Life just kept going, no matter how much it felt my world had seemed to pause. It didn’t pause. I still had homework due. I still had to figure out work the following weekend. I still had to answer texts to some of my girlfriends in regards to dudes they made out with the previous night. Life doesn’t stop for anybody, any instance, or anything. It just keeps moving forward, evolving, changing, and being.

“I’m going to go out to the car and get some soap and things for us to clean up in the bathroom. I’ll meet you back up in his room?” Mike’s mom asked as she crumpled the wax paper that came surrounding the cornbread she had eaten. I nodded and shoved the fork around in the salad I had been trying to eat.

I tried to use the alone time to update people who were concerned with Mike’s progress. I sent out a bunch of texts. I called Sarah, Celia, and Kyle, three people who were giving me support from afar. I checked my Facebook… and that was a mistake.

Everything seemed so trite. Status updates seemed to be void of any meaning whatsoever. I have a cold. Poor you. Karma’s going to kick my ex’s ass. Yeah, right. Today is the worst day of my life because I got a flat tire. Are you daft?

Everything seemed more ridiculous than it normally does, and it became even more apparent than it usually is that the world is partially full of complainers who think that any problem, hiccup, wrong doing by another, is the absolute end all, be all of issues. Fact is, you’re still alive which means you have the tools and ability to fix and change your problems. Take better care of yourself. Stop feeling sorry for yourself and make an attempt to meet someone else. Get a new tire. You’re not going to die, and until you actually are, stop dwelling on shit because it’s only making it worse for yourself.

At that very moment there were a number of things I could have complained about aside from the fact that Mike was strapped down to a bed severely injured in a coma. I hadn’t gotten any sleep. I really needed a cigarette. My hair was greasy and glued to my head. They put too much dressing on my salad. Some dude kept sending me texts asking me out and after I ignored him, sending me texts that said it was rude to do so. The nurses at the table next to me were talking about TV shows obnoxiously loud. I had a headache.

It all really doesn’t matter unless you let it.

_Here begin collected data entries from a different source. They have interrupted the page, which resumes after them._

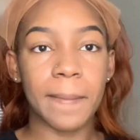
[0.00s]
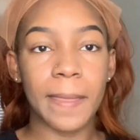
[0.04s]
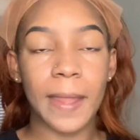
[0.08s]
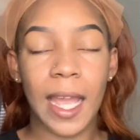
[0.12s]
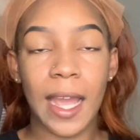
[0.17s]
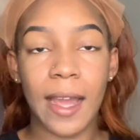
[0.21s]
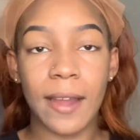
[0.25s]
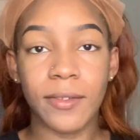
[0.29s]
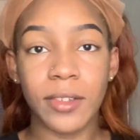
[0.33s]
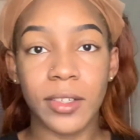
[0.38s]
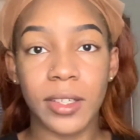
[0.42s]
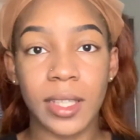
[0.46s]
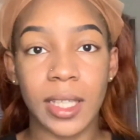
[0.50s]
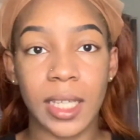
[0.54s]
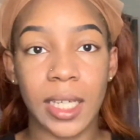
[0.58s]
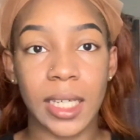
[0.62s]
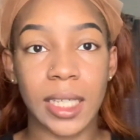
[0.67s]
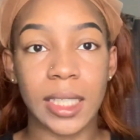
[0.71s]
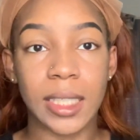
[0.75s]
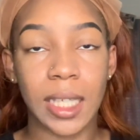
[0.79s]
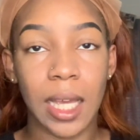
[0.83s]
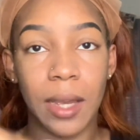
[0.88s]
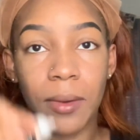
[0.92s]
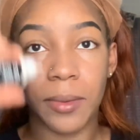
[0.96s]
After
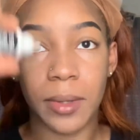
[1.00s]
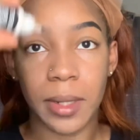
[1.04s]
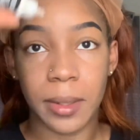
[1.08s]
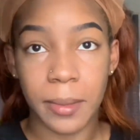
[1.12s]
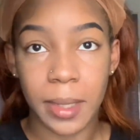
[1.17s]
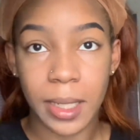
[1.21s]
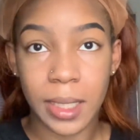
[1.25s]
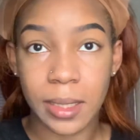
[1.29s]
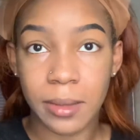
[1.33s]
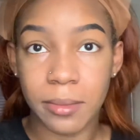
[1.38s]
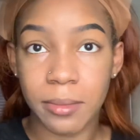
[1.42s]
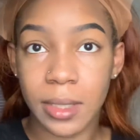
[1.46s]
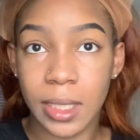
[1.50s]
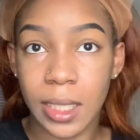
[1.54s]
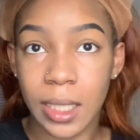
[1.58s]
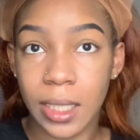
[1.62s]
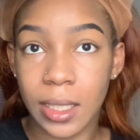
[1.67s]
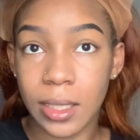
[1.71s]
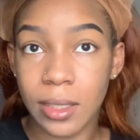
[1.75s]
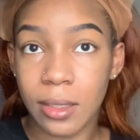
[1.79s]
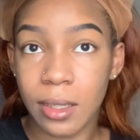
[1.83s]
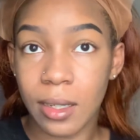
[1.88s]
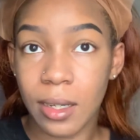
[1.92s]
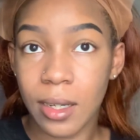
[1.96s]
this, I want to make some
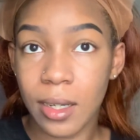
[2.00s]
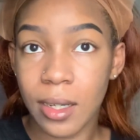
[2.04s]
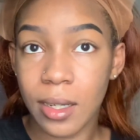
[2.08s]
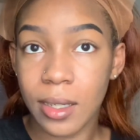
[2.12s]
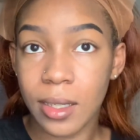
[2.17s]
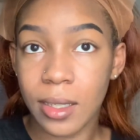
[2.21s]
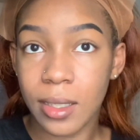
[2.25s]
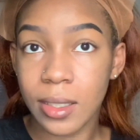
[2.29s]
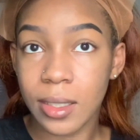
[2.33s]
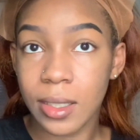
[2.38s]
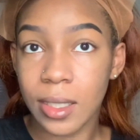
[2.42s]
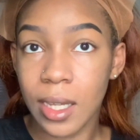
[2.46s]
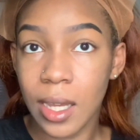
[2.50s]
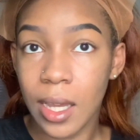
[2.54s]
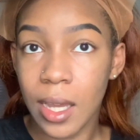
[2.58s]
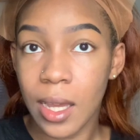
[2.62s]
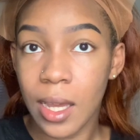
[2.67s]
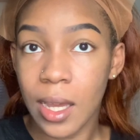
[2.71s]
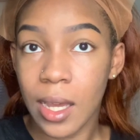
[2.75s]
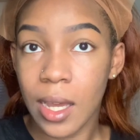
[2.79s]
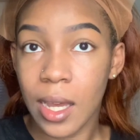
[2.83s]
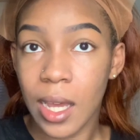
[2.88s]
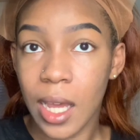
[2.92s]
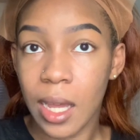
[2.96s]
TikToks.
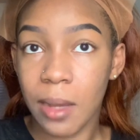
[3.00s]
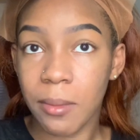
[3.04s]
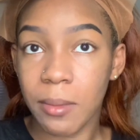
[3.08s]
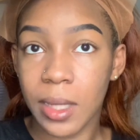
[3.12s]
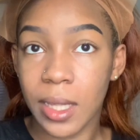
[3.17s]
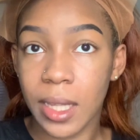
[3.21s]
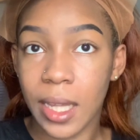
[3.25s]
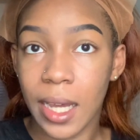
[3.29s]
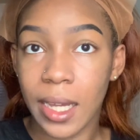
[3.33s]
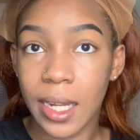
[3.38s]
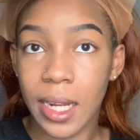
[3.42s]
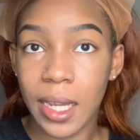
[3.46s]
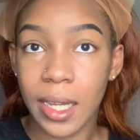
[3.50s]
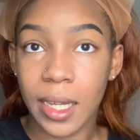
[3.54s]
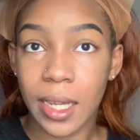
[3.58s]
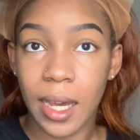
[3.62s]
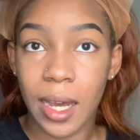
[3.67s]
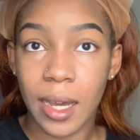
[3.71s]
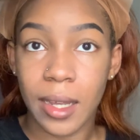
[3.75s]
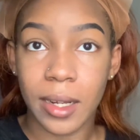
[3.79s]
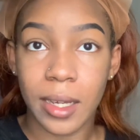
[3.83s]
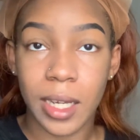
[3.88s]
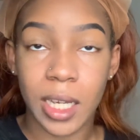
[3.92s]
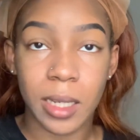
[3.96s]
I'm glad I
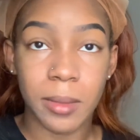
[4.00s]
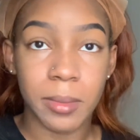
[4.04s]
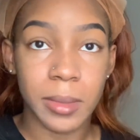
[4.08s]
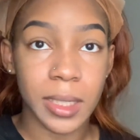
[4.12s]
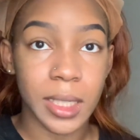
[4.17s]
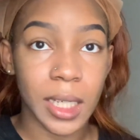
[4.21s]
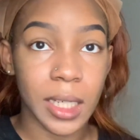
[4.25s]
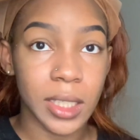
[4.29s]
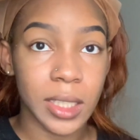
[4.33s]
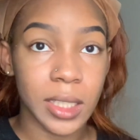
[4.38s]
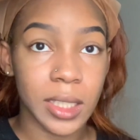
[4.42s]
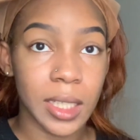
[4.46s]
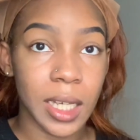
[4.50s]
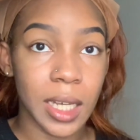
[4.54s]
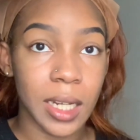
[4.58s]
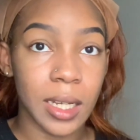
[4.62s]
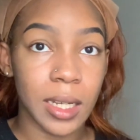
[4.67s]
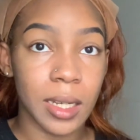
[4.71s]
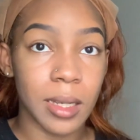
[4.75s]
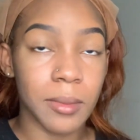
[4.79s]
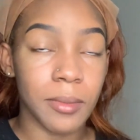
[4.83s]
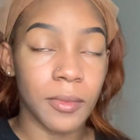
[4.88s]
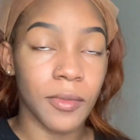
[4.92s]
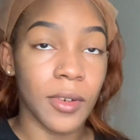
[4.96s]
got up because I just got
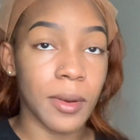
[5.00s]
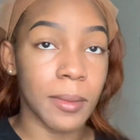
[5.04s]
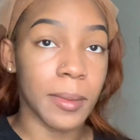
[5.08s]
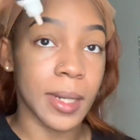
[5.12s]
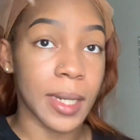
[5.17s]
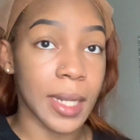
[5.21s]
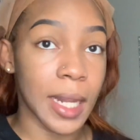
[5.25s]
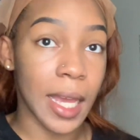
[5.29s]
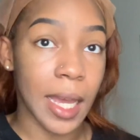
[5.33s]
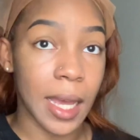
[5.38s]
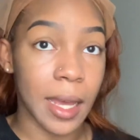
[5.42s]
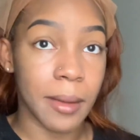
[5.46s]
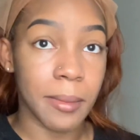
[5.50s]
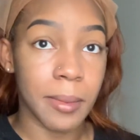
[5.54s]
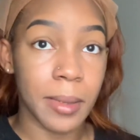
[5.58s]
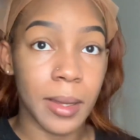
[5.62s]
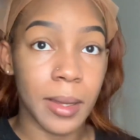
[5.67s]
up from a nap.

I watched Mike’s mom make her way passed the register for the deli and there was a young nurse trying to explain to the clerk that she would come back and pay the rest of the money. She was short $1.35. She swore she had it. Mike’s mom turned around while digging through her wallet and handed the clerk two dollars. She smiled big and cheerfully and said “enjoy your lunch!” to the young nurse.

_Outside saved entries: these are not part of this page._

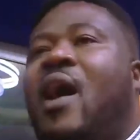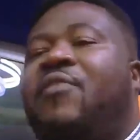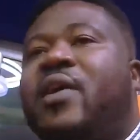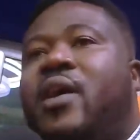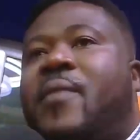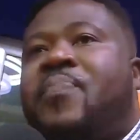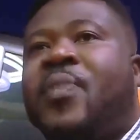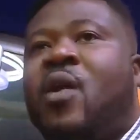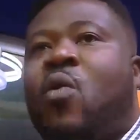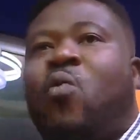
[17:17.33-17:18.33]
I think
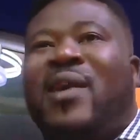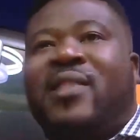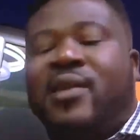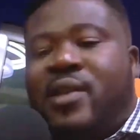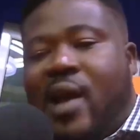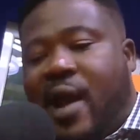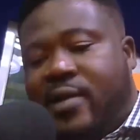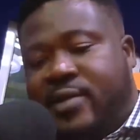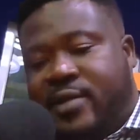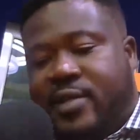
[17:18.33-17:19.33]
one thing I
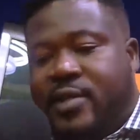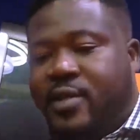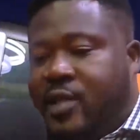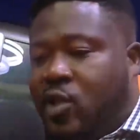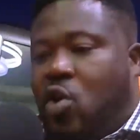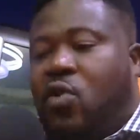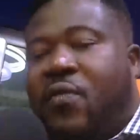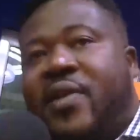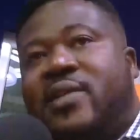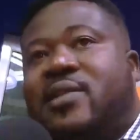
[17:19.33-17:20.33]
see in all
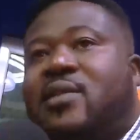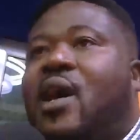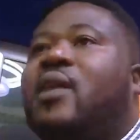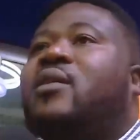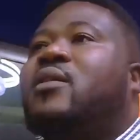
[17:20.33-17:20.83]
of this is that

And that was it. I vowed right then and there that I would do the right thing- no matter- and I would always do it in the kindest manner possible. To say that I wasn’t already headed down this road would be a lie, because I had been. I tried to surround myself only with people that I thought were good hearted, and unfortunately this caused me to lose a couple friends. I tried to volunteer some time at least once a week, but sometimes I just couldn’t. I tried to do right by others, but I’m not (always) perfect.

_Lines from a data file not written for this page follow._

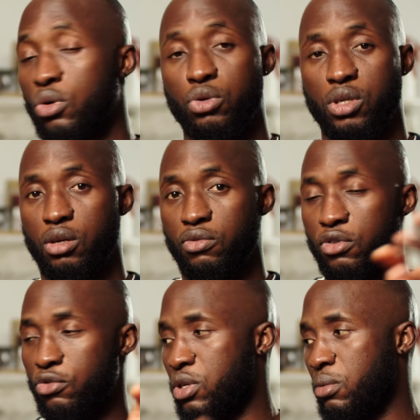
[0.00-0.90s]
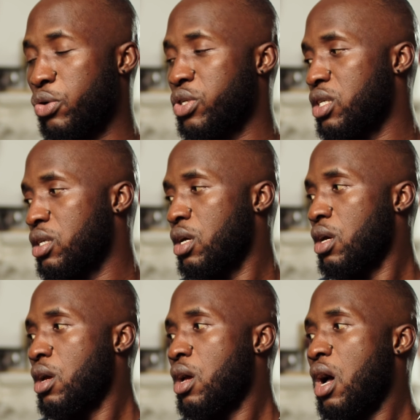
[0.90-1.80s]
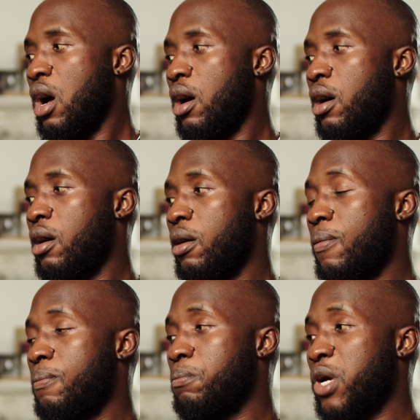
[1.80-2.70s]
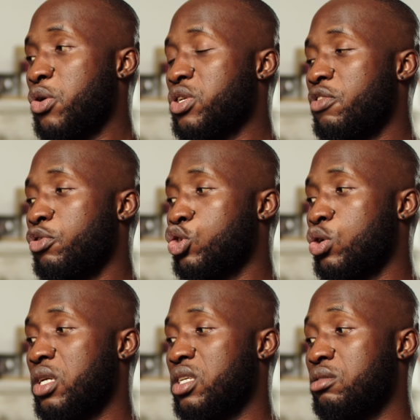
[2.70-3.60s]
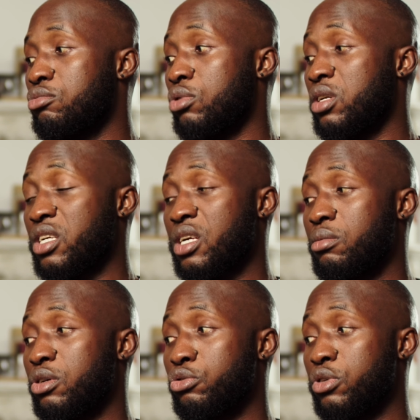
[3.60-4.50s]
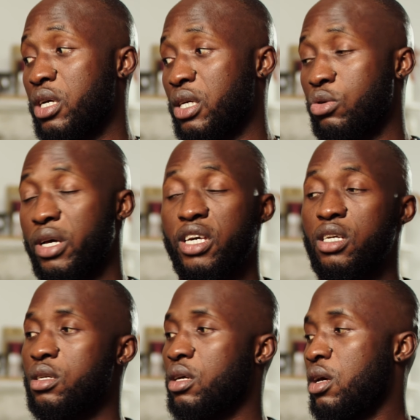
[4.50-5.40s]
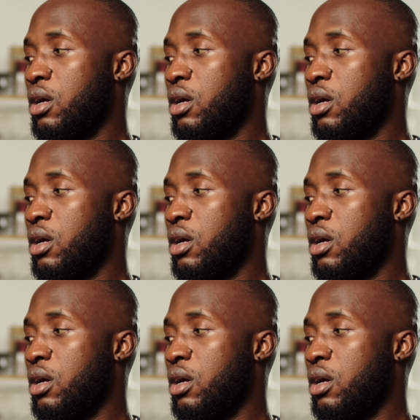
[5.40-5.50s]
all those kind of reviews about it. But I will say for sure this is a really nice camera. It's really nice. I do like it.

There were a couple situations in my life that I had to rectify. Mike was one of them. My mother was another. I was going to try even harder to not let petty and superficial things bother me. (Although, I was still going shoe shopping…) No more complaining about stupid shit. No more letting angry people affect my life. No more of anything that wasn’t well, just good.

I pulled out a pen and began writing on a napkin: It all really doesn’t matter… unless it’s about kindness. 

I gathered my belongings, leaving the napkin on the table, and made my way back to Mike’s room, praying to no one in particular, to help me fix my shitty situations without anyone getting hurt.

The young nurse, who was short $1.35, sat eating her sandwich, grinning the whole time.